Monday, March 25, 2013

Backwards Aviation Progress ...One Pilot's Opinion...

Updated April 20, 2013
Chicago Midway

I have been an enthusiastic pilot now for more than 50 years.  As a result, I have observed several cases of what appears to be forward progress in the field of aviation to be the opposite.  One of these involves the replacement of flying fields (large plots of land dedicated to airplanes taking off and landing) by runways.
The large fields made it possible for all take offs and landings to be made directly into the wind.  There was no requirement for either the airplane or the pilot to be trained and capable of using cross wind techniques.
When the first dedicated runways were built by the Ford Motor company to replace the flying field requiring cross wind capabilities for both the pilot and aircraft, it had to be a step backwards.  I have never read an article anywhere which considers that to be a fact.  Runways are not progress but a step backwards!
A search for such an airport today has not resulted in any finds.  If you are aware of one, I sure would appreciate its name and location as well as a picture. I just located a picture of Chicago Midway and it appears to have originated as a flying field with landings and takeoffs not limited to runways.  A takeoff or landing was always into the wind with no cross wind capabilities required either of the pilot or the aircraft.
Consider how many times you have been confronted with a considerable cross wind when you were planning on flying and how many times it negatively affected your decision to fly. Or the number of times that you made a decision to fly while at home and upon reaching the airport you reconsidered whether to fly or not because of the existing cross wind. Yep, runways replacing the big open field were definitely a step backwards.

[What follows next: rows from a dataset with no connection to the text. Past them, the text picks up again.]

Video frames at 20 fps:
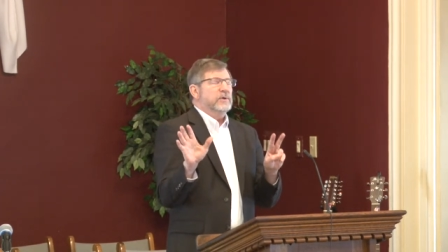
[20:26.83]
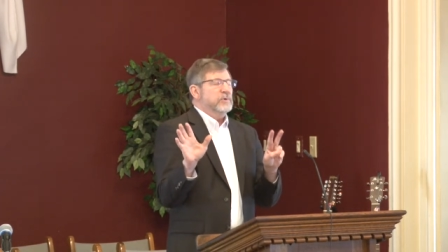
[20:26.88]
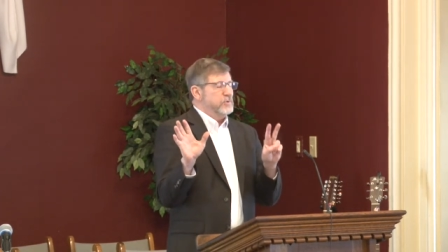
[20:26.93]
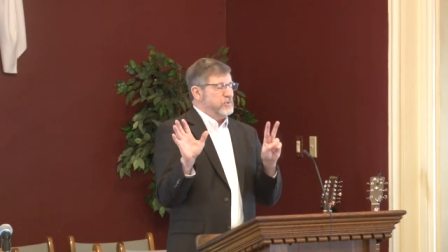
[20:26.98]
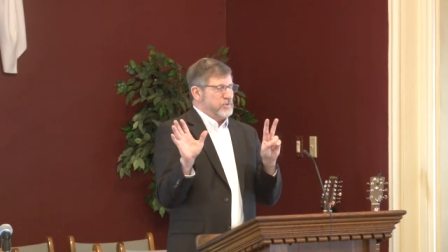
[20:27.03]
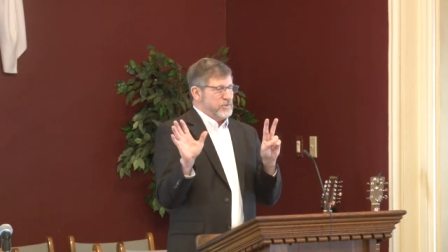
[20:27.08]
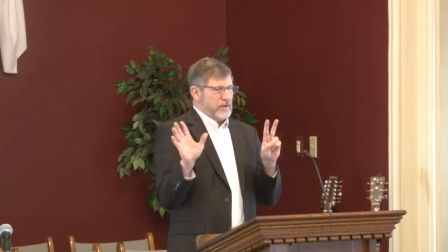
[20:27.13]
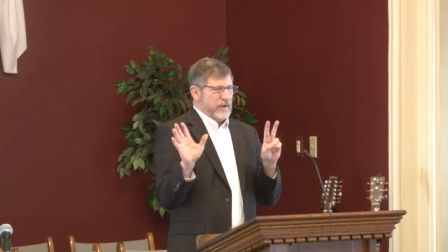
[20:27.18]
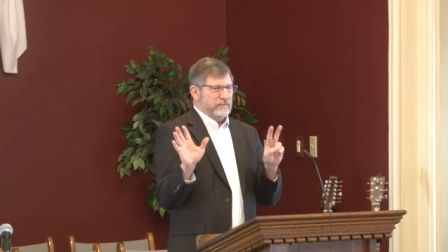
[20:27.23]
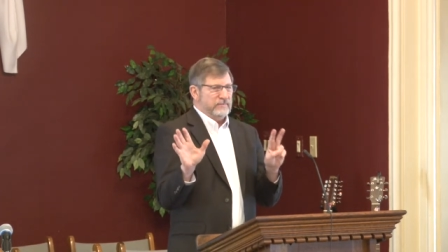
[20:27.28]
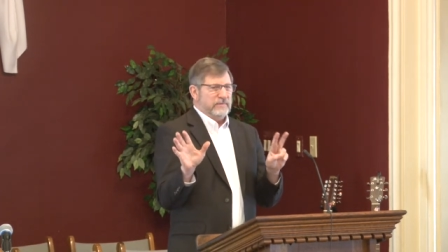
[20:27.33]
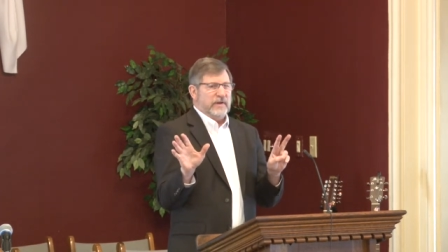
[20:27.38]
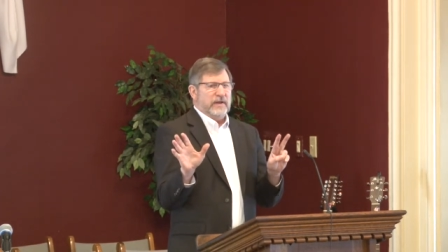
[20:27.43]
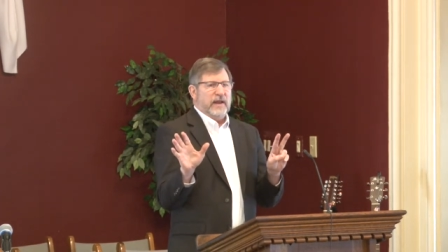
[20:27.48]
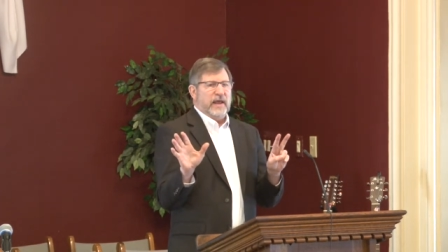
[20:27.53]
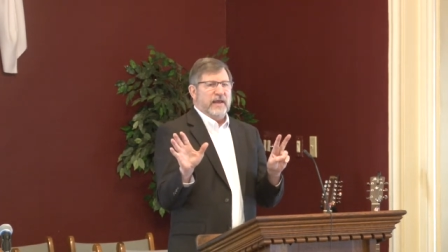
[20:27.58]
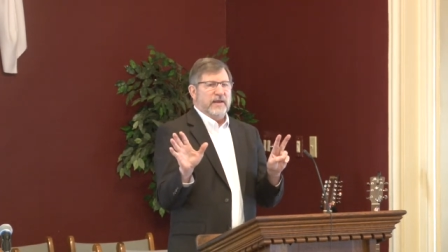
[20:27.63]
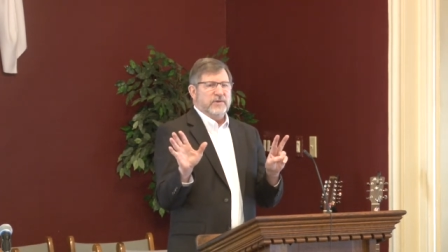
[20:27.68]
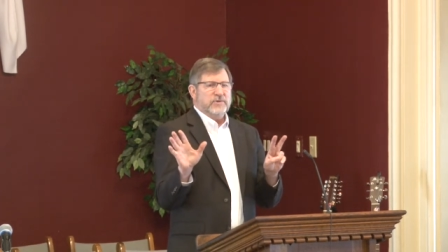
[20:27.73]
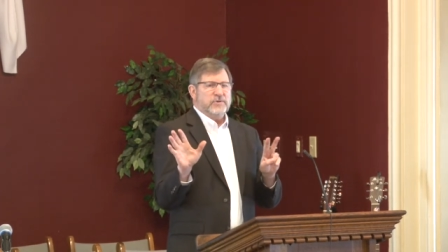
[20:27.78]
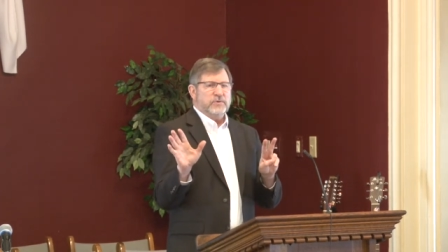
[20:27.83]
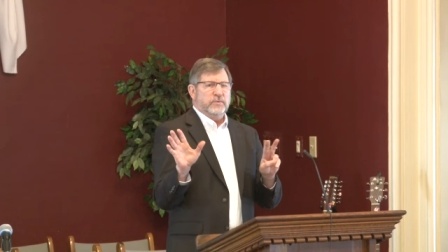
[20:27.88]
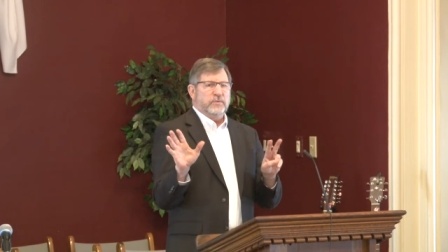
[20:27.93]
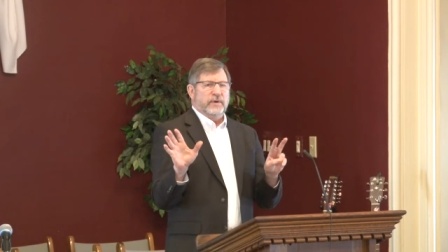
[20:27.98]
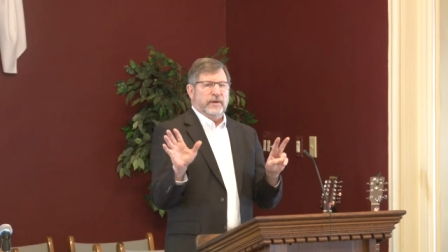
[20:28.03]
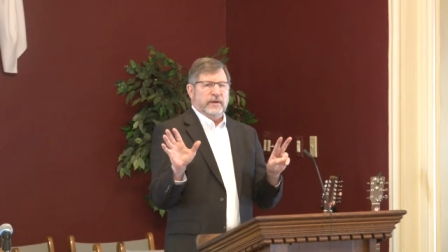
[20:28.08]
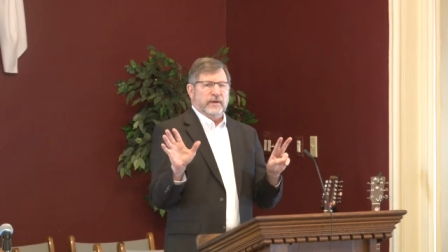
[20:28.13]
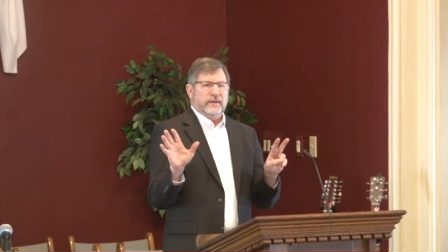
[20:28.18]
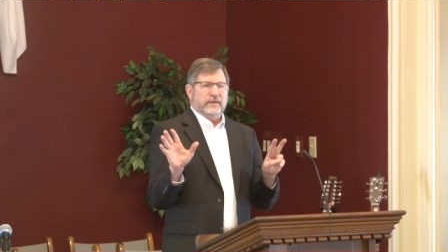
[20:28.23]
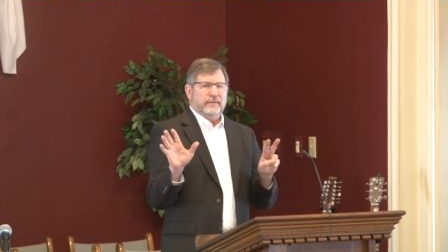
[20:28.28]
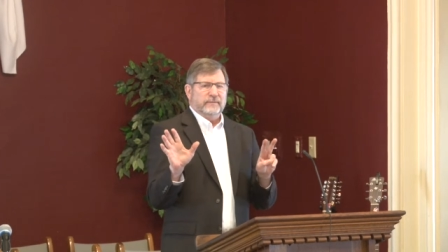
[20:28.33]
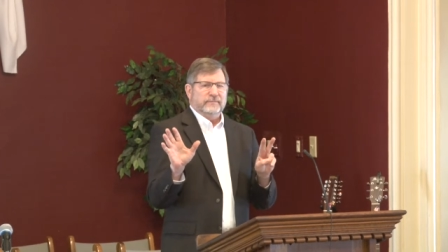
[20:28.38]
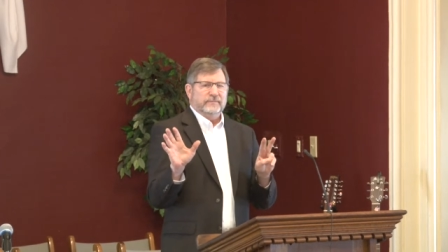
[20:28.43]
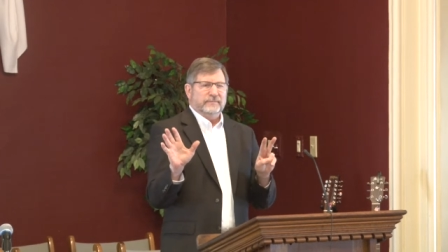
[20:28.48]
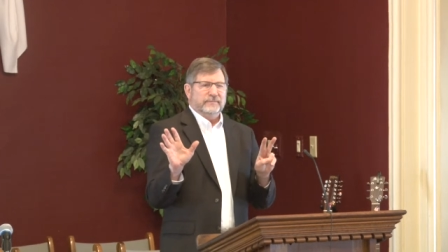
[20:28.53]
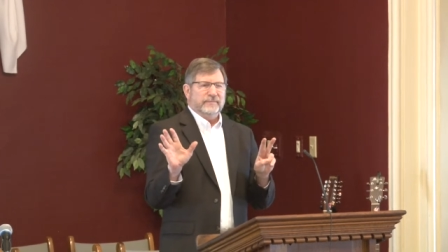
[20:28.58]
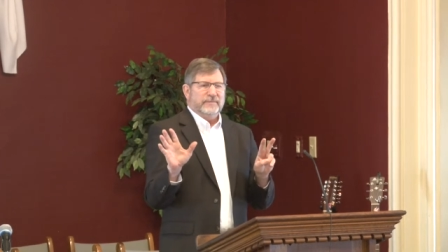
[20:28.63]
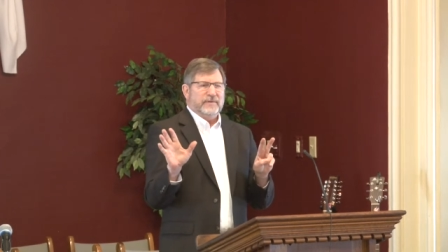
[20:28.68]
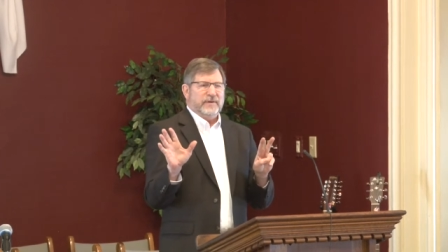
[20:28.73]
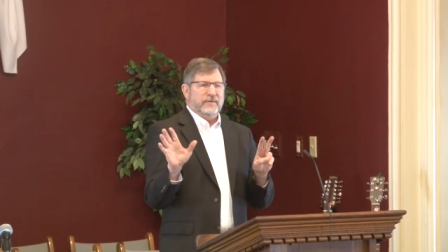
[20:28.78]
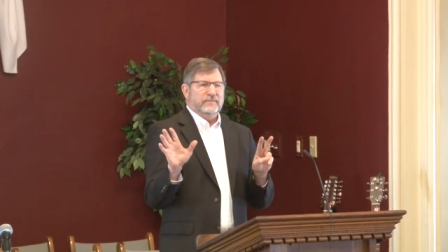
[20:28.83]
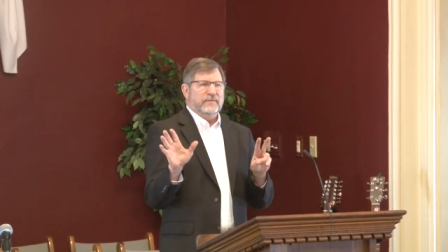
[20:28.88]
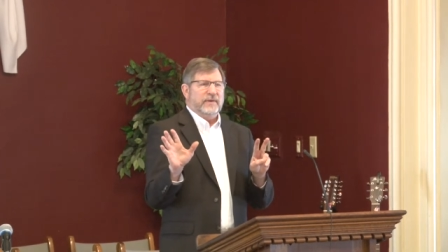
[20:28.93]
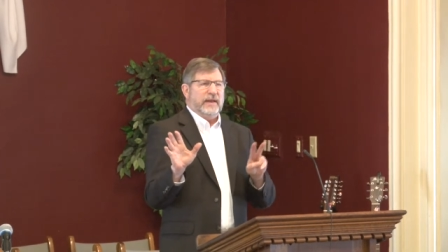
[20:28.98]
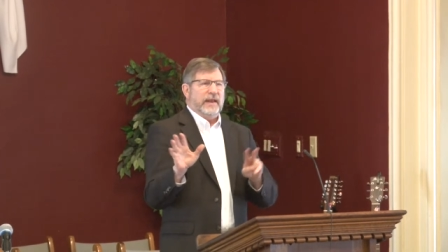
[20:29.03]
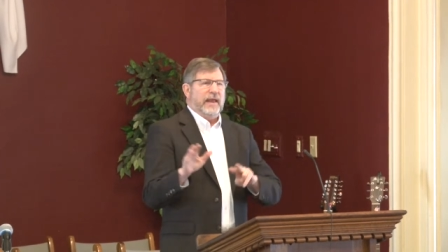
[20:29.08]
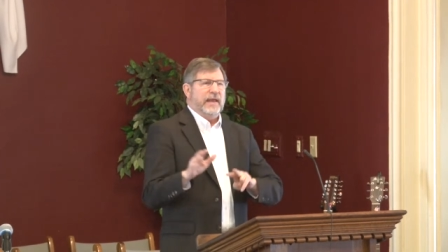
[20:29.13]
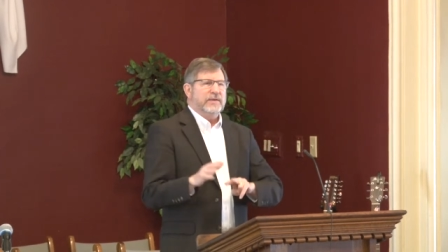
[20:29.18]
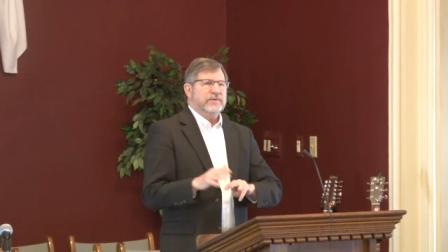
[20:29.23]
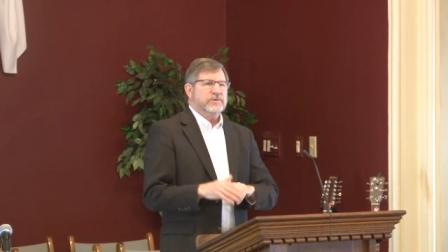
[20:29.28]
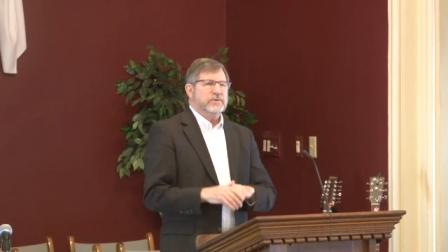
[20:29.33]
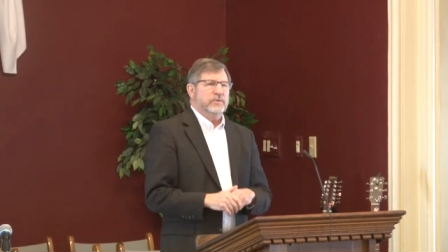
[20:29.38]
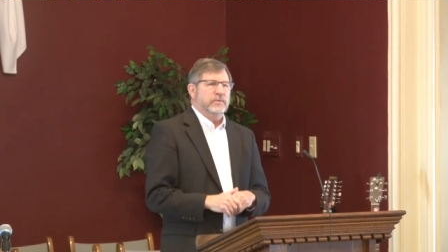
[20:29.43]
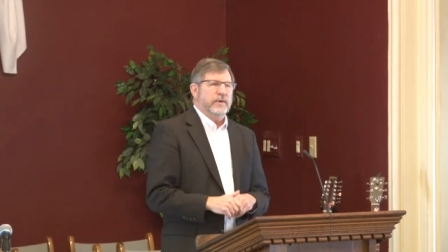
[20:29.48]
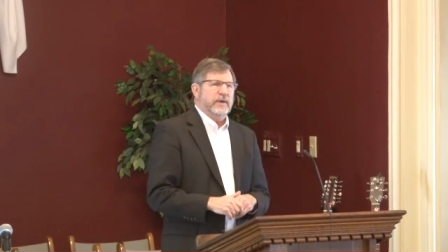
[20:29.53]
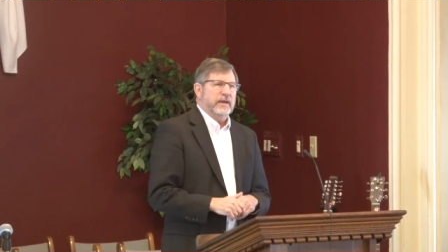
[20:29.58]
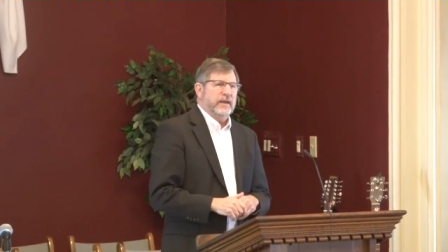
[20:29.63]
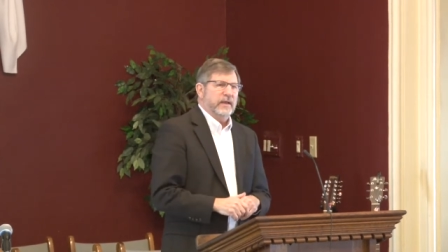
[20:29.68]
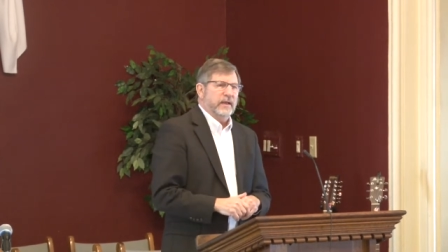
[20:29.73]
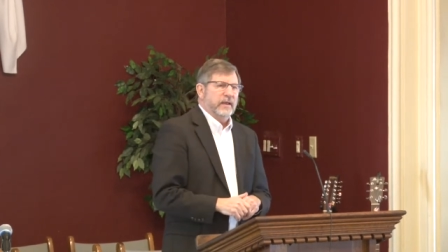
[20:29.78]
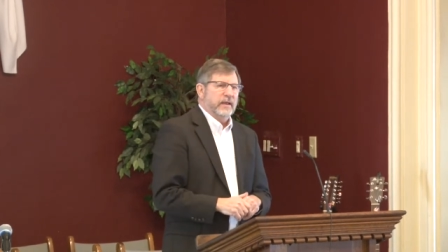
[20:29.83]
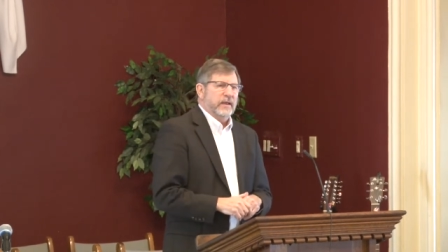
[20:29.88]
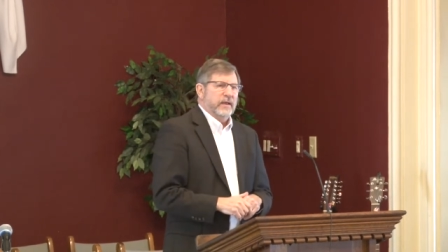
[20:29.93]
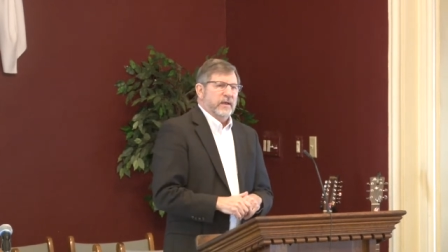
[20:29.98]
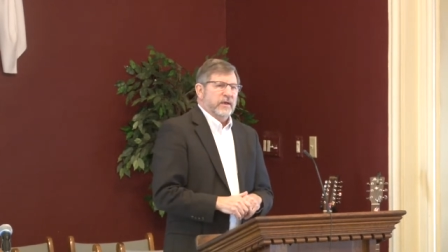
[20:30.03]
Seven days a week. Seven days a week.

Another case where most believe progress occurred was when analog cockpit information (round electro mechanical dials were replaced by digital information.  Once again, I believe it was s step backwards.  When I am asked to describe  myself as a pilot I say "I am an analog pilot and proud of it!"  Analog pilots hand fly their aircraft with a high level of proficiency and look out the window most of the time.
Diamond DA-42 Garmin G-1000 Digital Cockpit

 Digital pilots spend way too much of their time punching the buttons on their flight management systems with both heads down looking at the flight management systems hundreds of buttons and selections and asking each other "What is it doing now?"
To further my argument in favor of analog information being superior to digital information, look at the wrist watch you are wearing.  Most people prefer the analog (round dial) wrist watch because its superior information delivery power.
Reading the transcription of the cockpit voice recording of the pilots flying Air France 447 reveals the real result of the digitization of the flight process and the much too heavy emphasis by the authorities to force us to engage the autopilot and utilize it.
There is a concept called "unintended consequences" that are the result of new procedures and capabilities.  When the procedure described as Reduced Vertical Separation Minima was first implemented on March 27, 1997, few recognized the disastrous unintended consequences that resulted. Because the procedure required the pilot to have the autopilot engaged with altitude hold selected while operation in Reduced Vertical Separation Airspace a loss of the pilots hand flying proficiency resulted which contributed heavily to the Air France 447 disaster which killed 228 people.